* _WHAT IS NEEDED_: Your output should be the exact lines from the start of the data through the line containing "[00:05:27.92 to 00:05:28.92]", with no pictures.
RECORDS TO USE Block Start
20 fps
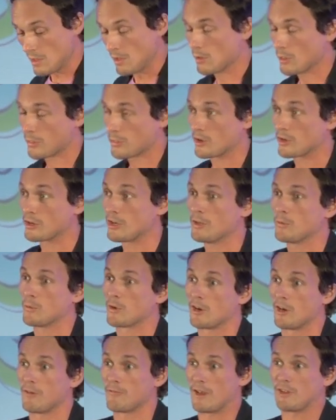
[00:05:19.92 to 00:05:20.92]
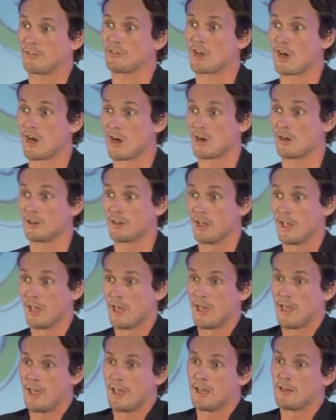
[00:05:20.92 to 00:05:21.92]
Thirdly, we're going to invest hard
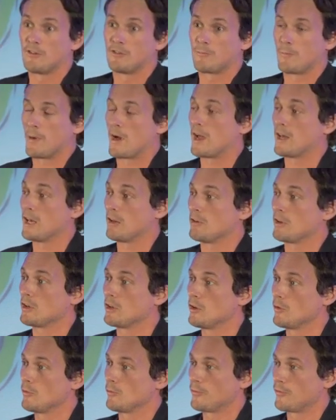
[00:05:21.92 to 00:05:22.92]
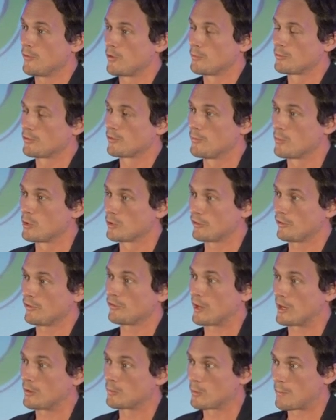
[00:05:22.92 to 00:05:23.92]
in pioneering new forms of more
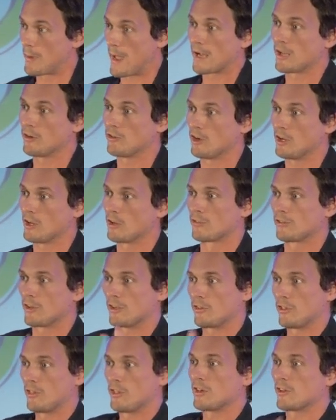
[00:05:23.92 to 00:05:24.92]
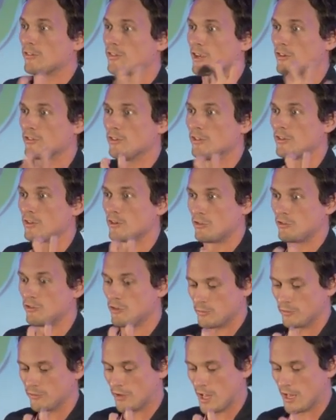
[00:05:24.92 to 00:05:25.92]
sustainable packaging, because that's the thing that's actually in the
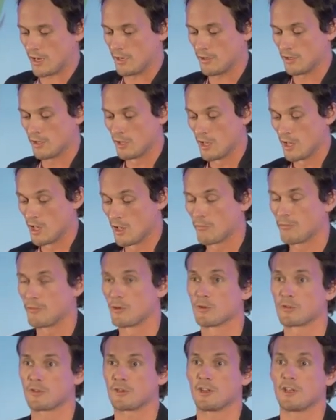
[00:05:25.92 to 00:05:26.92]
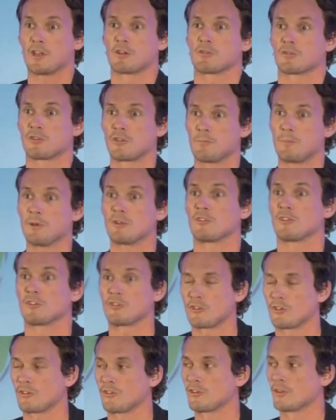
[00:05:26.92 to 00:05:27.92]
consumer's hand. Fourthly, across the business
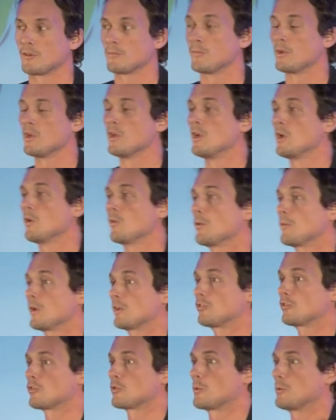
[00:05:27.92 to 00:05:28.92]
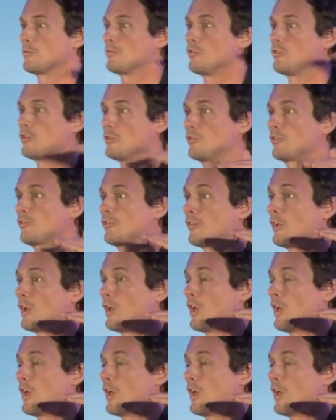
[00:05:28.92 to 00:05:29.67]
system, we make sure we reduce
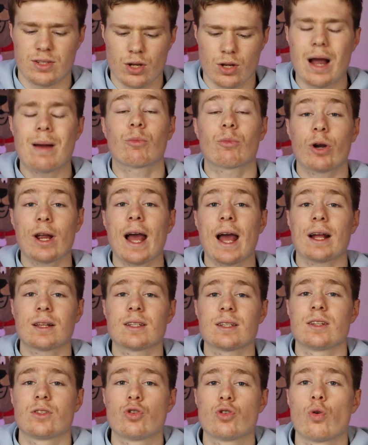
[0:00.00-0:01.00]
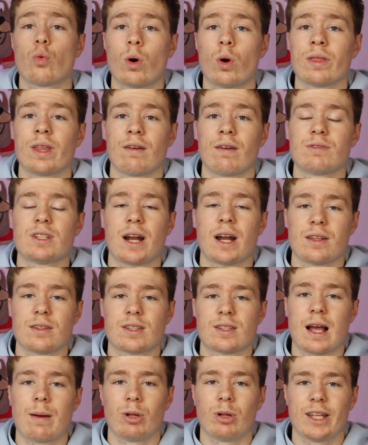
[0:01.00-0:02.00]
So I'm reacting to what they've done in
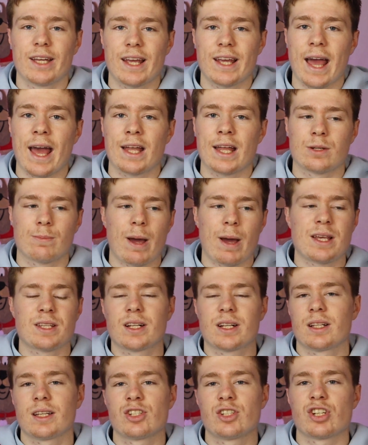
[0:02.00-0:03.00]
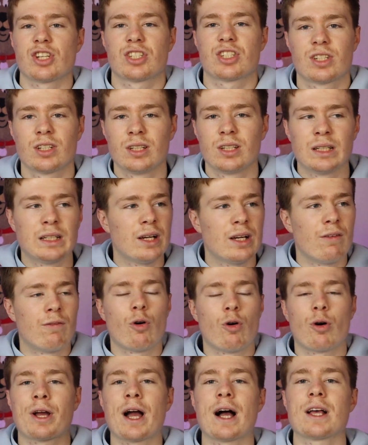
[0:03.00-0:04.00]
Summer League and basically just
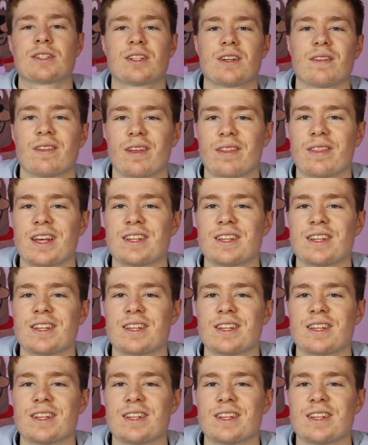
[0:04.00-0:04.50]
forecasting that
RECORDS TO USE Block End
* _RESPONSE TO THE EXERCISE_:
20 fps
[00:05:19.92 to 00:05:20.92]
[00:05:20.92 to 00:05:21.92]
Thirdly, we're going to invest hard
[00:05:21.92 to 00:05:22.92]
[00:05:22.92 to 00:05:23.92]
in pioneering new forms of more
[00:05:23.92 to 00:05:24.92]
[00:05:24.92 to 00:05:25.92]
sustainable packaging, because that's the thing that's actually in the
[00:05:25.92 to 00:05:26.92]
[00:05:26.92 to 00:05:27.92]
consumer's hand. Fourthly, across the business
[00:05:27.92 to 00:05:28.92]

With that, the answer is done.